Désormais, elles tendent à échapper à l’endogamie d’une approche strictement communicationnelle. Le regard communicationnel cherche à se ressourcer en s’appropriant l’éventail des questions vives formulées depuis la philosophie des biens publics communs. Une philosophie qui s’oppose à la privatisation, mieux la mise en brevet du monde et de l’humain. Sous ces biens sont rangés tous les domaines qui devraient être des exceptions par rapport à la loi du libre-échange parce que patrimoine commun devant être partagé dans des conditions de l’équité et de la liberté. C’est non seulement la communication et le savoir mais la santé, le vivant, l’environnement, l’eau, le spectre des fréquences. Une utopie que, tout dernièrement, sous le coup de la crise produite par les subprimes et la spéculation financière à outrance, des économistes critiques ont mis à l’ordre du jour en lançant l’idée que l’argent aussi doit être considéré comme “bien public” afin d’empêcher qu’une poignée de traders ne jouent avec la circulation des flux au détriment de la vie de sociétés entières. On pourrait étendre le raisonnement au risque que la logique de concentration des médias et des industries de la culture et de la langue fait encourir à l’exercice démocratique.

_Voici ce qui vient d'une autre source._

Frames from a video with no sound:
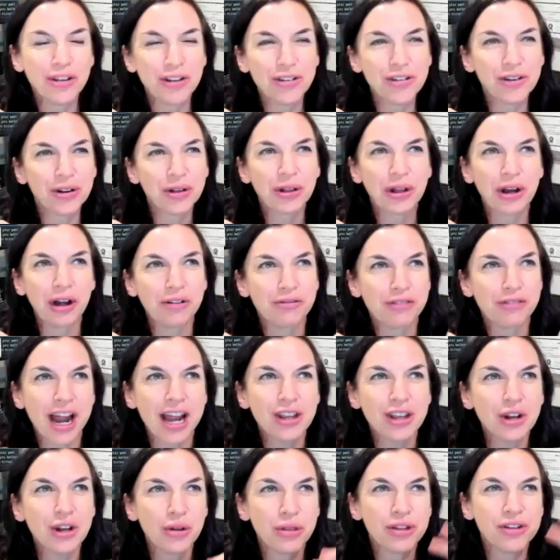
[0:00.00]
just to clarify,
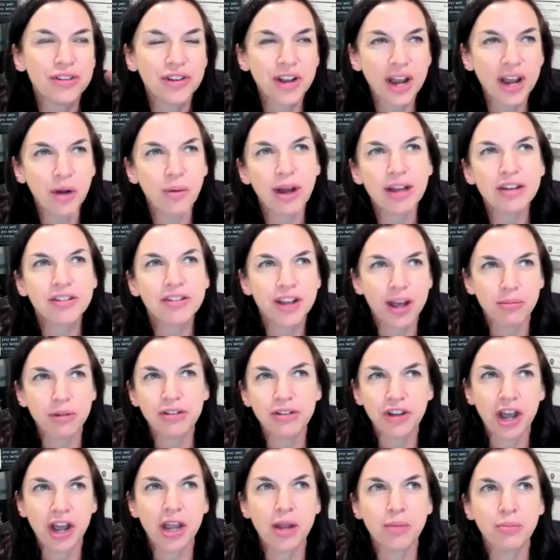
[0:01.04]
the DIY Debbie
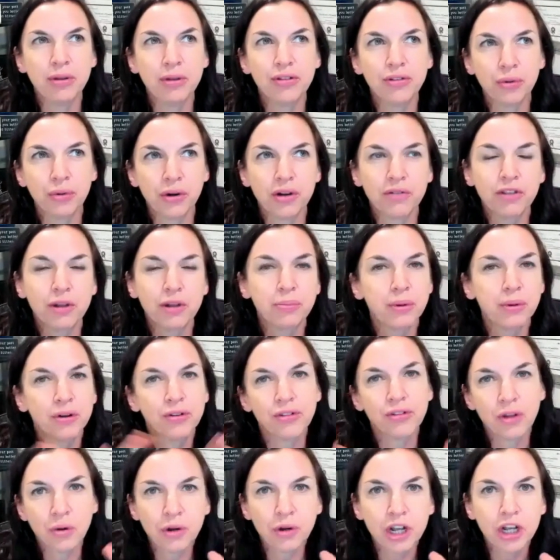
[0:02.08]
type is sort of the
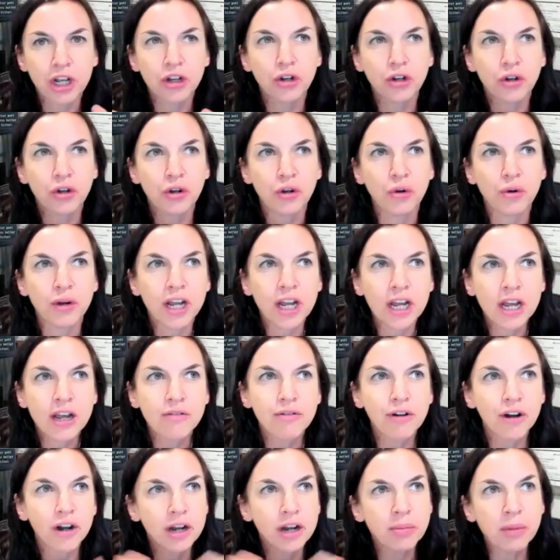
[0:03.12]
persona who
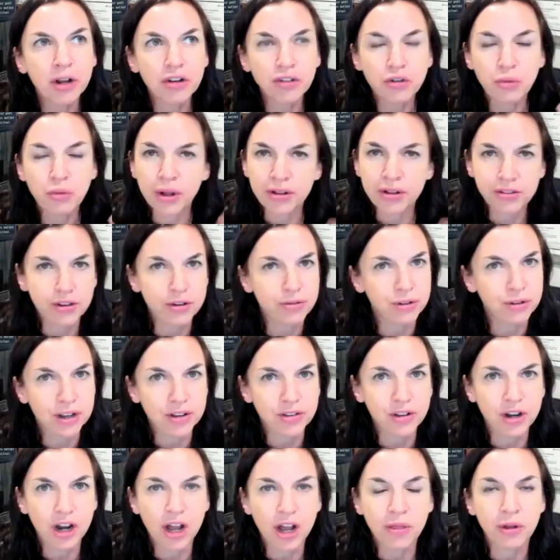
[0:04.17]
very much wants to
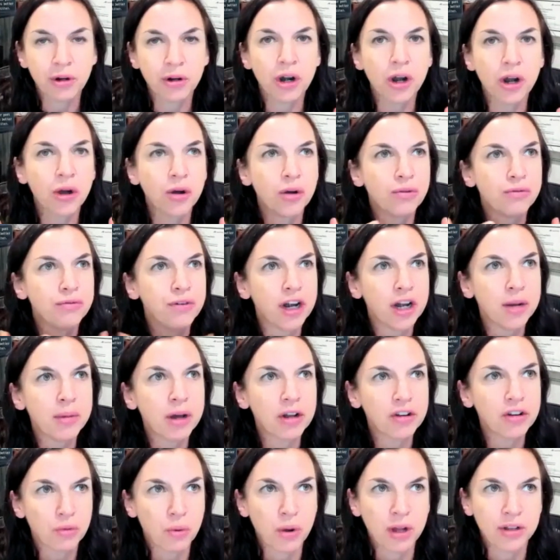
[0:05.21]
fix it on their own, very
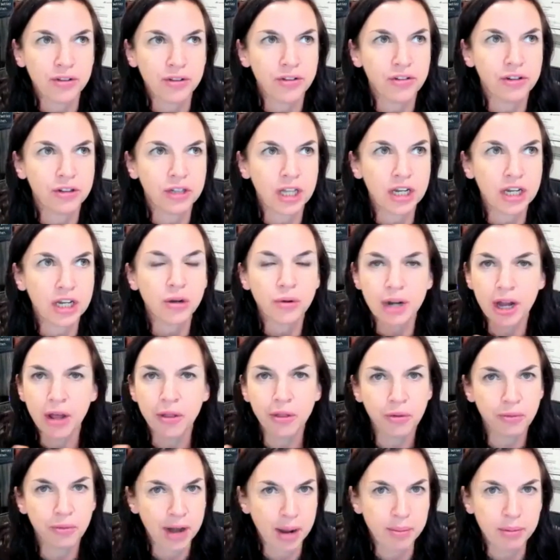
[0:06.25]
much wants to like go down
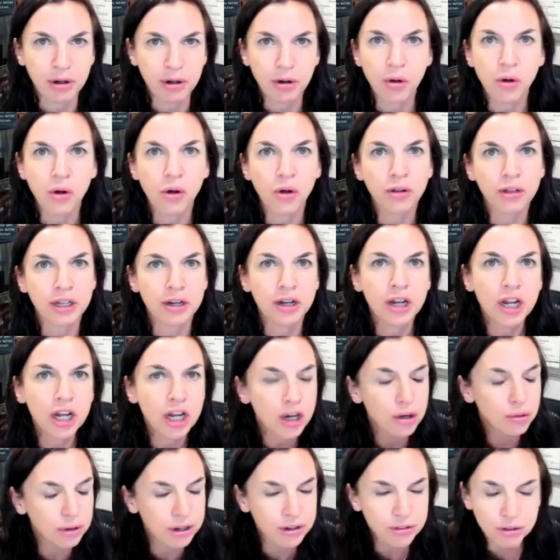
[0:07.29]
the rabbit hole and
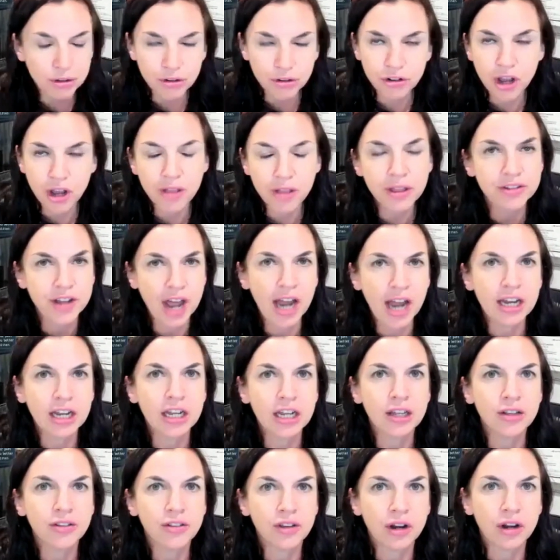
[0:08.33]
research all the
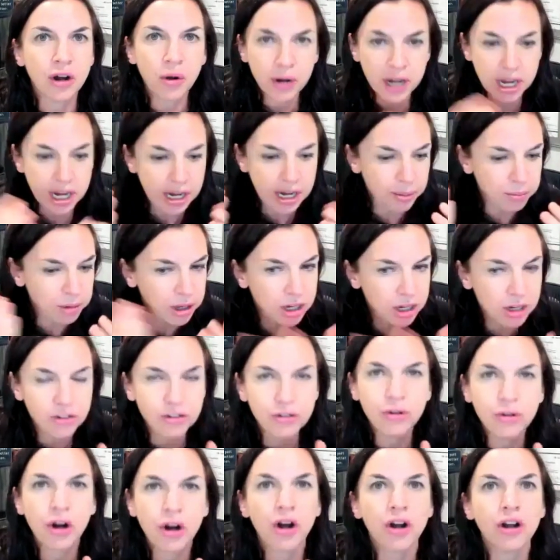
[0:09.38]
diets and okay, I'm going to
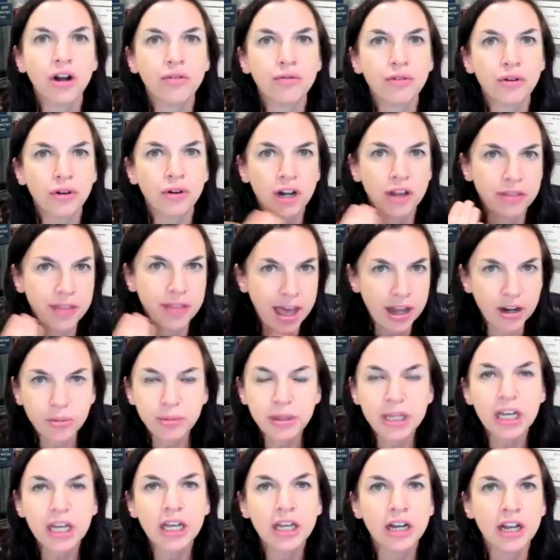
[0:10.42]
do carnivore and that'll
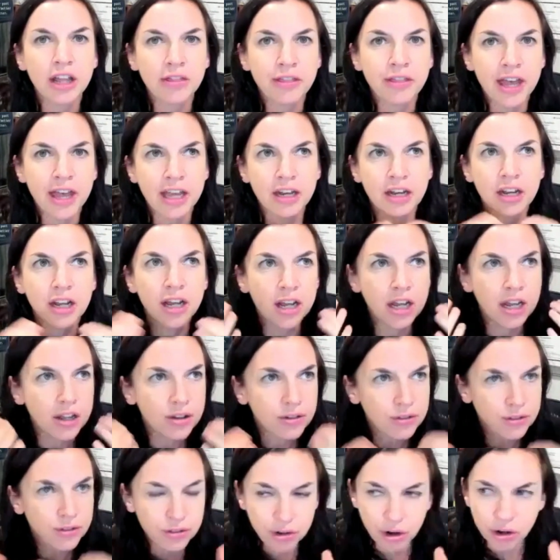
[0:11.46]
be it. And then
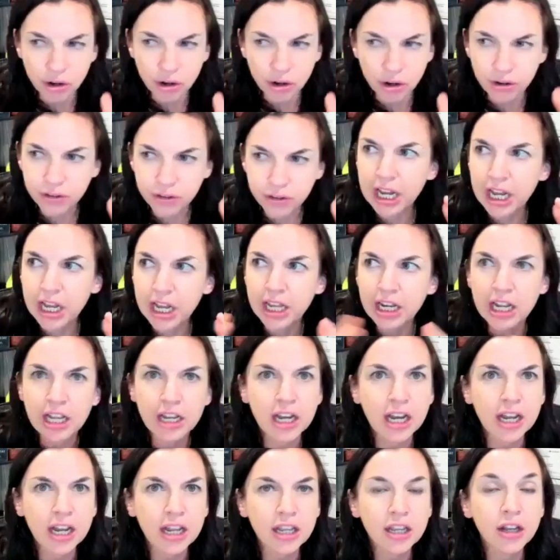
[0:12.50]
start the plan
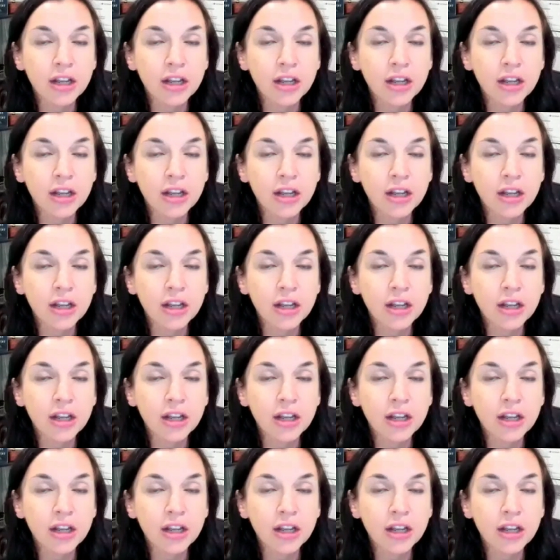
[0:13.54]
and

Sous le regard de la philosophie des biens publics communs se fait jour un nouveau vivier de droits sociaux. Le droit à la communication en est un parmi d’autres. Le principe de l’horizontalité qui fonde ce nouveau droit comme droit à la diversité culturelle et médiatique, comme droit à participer à la sphère publique, est aux antipodes du dogme qui a légitimé l’idéologie du développement en tant que transmission d’un savoir par ceux qui savent vers ceux qui sont censés ne pas savoir. Sans mise en question de ce rapport au savoir/pouvoir il ne peut y avoir de sociétés de la connaissance qui mérite ce nom.

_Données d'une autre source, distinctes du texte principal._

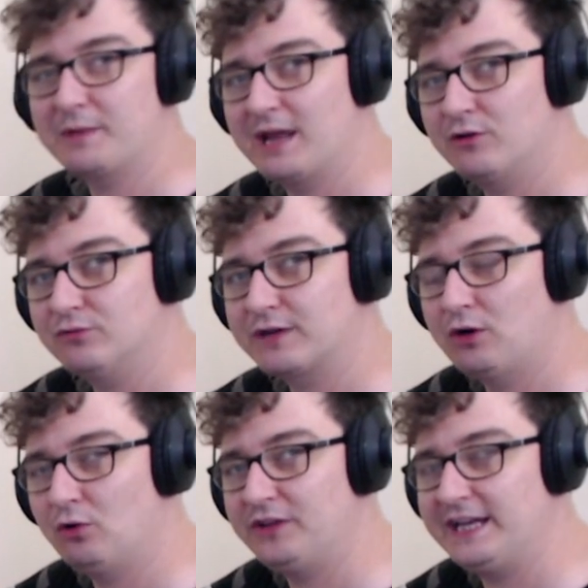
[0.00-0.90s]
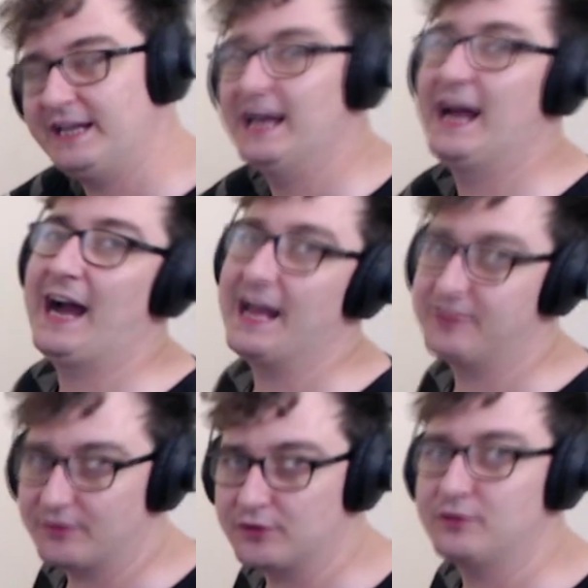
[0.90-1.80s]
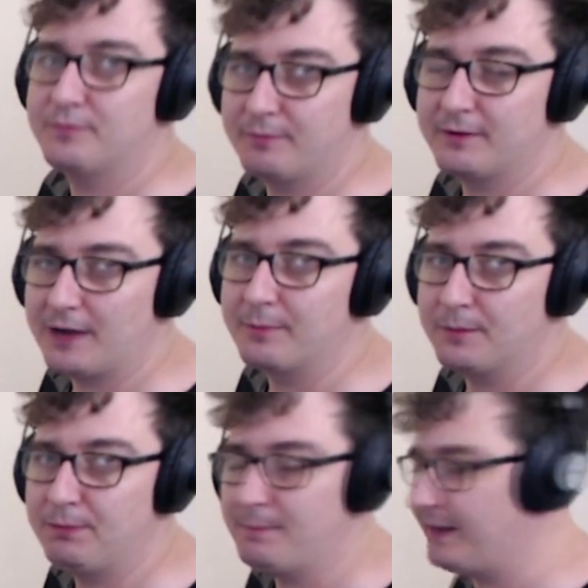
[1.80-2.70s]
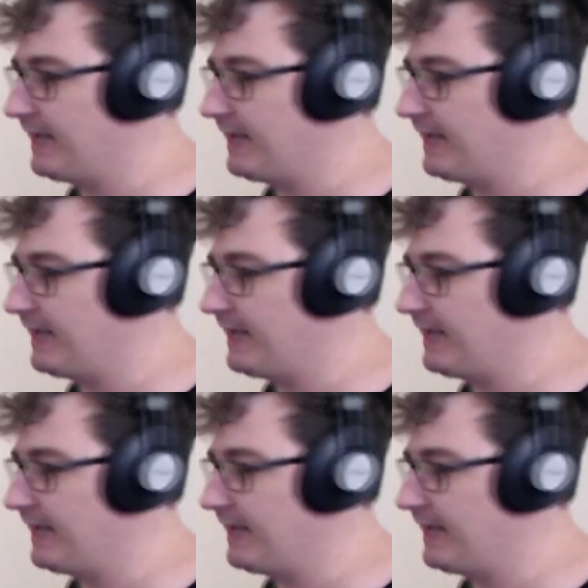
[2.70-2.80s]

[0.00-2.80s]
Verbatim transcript: what we hear on the recording, and for the um, complete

Le travail de décentrement des perspectives est loin d’être achevé. C’est ce qu’enseignent notamment les négociations récentes sur l’univers réticulaire ou la diversité culturelle qui ont eu lieu au cours de la dernière décennie dans le cadre des grandes institutions internationales. Plus que jamais s’affrontent des projets de société contrastés. La “fracture numérique” a même servi aux représentants du secteur privé d’alibi pour esquiver le débat de fond sur les fractures socio-économiques qui l’expliquent. Tel un serpent de mer, l’idéologie de la connectivité n’a de cesse de se recycler dans un monde où l’incertain et les causes de l’incertitude révèlent jour après jour leurs facettes multiples. Et avec elle, se recyclent les schémas ethnocentriques qui fondent tout déterminisme technique. Les contrer, voilà qui donne son vrai sens aux interrogations et analyses qui charpentent cet ouvrage.